Impactos em Projetos

Projetos dependem, antes de mais nada, de dados. Dessa forma, relatórios que antes eram trafegados sem tanto rigor e cuidado deverão ser tratados ou criptografados de tal forma a permitir sua análise. Se já existiam dificuldades para busca de alguns relatórios no sistema, talvez alguns deles se tornem inacessíveis ou terão que passar por uma cadeia de de aprovação que irá impactar no tempo dos projetos.

Além disso, os dados que contém informação pessoal a partir e para empresas terceiras poderão ser restritos pois muitas vezes as pesquisas são realizadas por institutos contratados e a as análises para melhoria são realizadas por consultorias especializadas. Será necessário todo um processo de homologação desses parceiros para dispor dessas informações sensíveis a eles.

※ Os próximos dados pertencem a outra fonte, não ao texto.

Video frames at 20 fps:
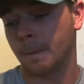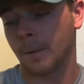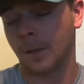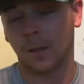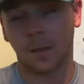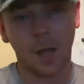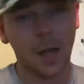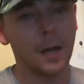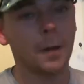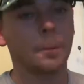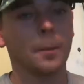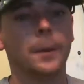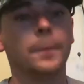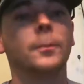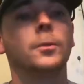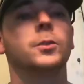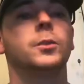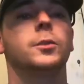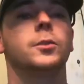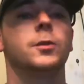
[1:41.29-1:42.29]
lot of
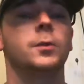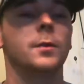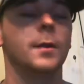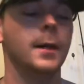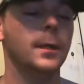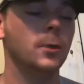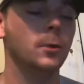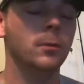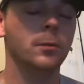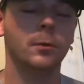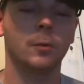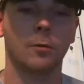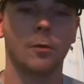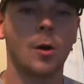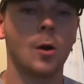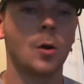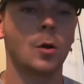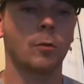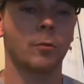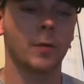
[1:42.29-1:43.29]
people just, they use the
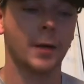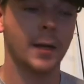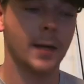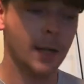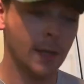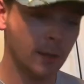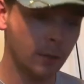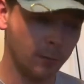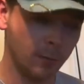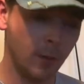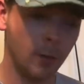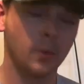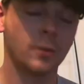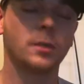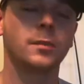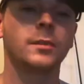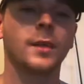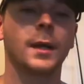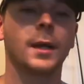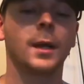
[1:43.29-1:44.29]
wrong rigs, wrong
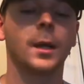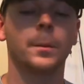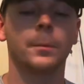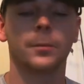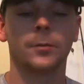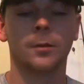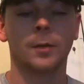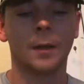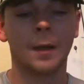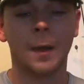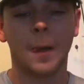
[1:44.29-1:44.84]
setups.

Impactos na Transformação Digital

É possível que as iniciativas de Transformação Digital ou sejam desaceleradas em função do foco das áreas de tecnologia da informação para adequação à lei ou veremos uma descentralização da automatização de processos ficando mais próxima das áreas de negócio através de tecnologias como RPA para garantir que o processo de digitalização não fique estacionado e dependa prioritariamente dessas áreas que estarão sobrecarregadas.

Caminhos

As empresas deverão pensar não só como atender a lei mas também como todas as áreas que usam (ou potencialmente usam) esses dados para tomada de decisão poderão ser impactadas. Os times de projeto e as áreas responsáveis por análise de dados e geração de relatórios deverão avaliar suas capacidades e passar por importantes ciclos de melhoria para que as informações não deixem de ser dispostas de forma inteligente e ágil porém considerando as novas disposições.

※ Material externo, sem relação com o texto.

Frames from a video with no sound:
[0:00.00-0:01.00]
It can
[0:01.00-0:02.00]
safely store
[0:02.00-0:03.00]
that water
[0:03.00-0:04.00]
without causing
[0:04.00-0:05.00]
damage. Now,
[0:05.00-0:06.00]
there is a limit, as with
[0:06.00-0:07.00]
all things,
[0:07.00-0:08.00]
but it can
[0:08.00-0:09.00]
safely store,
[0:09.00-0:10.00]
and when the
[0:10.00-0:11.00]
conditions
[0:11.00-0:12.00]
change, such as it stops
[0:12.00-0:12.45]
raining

Os temas de projetos deverão ser selecionados e priorizados considerando essa lógica de disponibilidade e acesso às informações e os cronogramas

É provável, dada a complexidade e considerando o cenário econômico do Brasil, que o período para adequação seja extendido. De qualquer forma é extremamente relevante que gestores de projetos, excelência operacional e transformação digital se alinhem com as áreas que estão encabeçando essa mudança para que todos os fatores sejam considerados.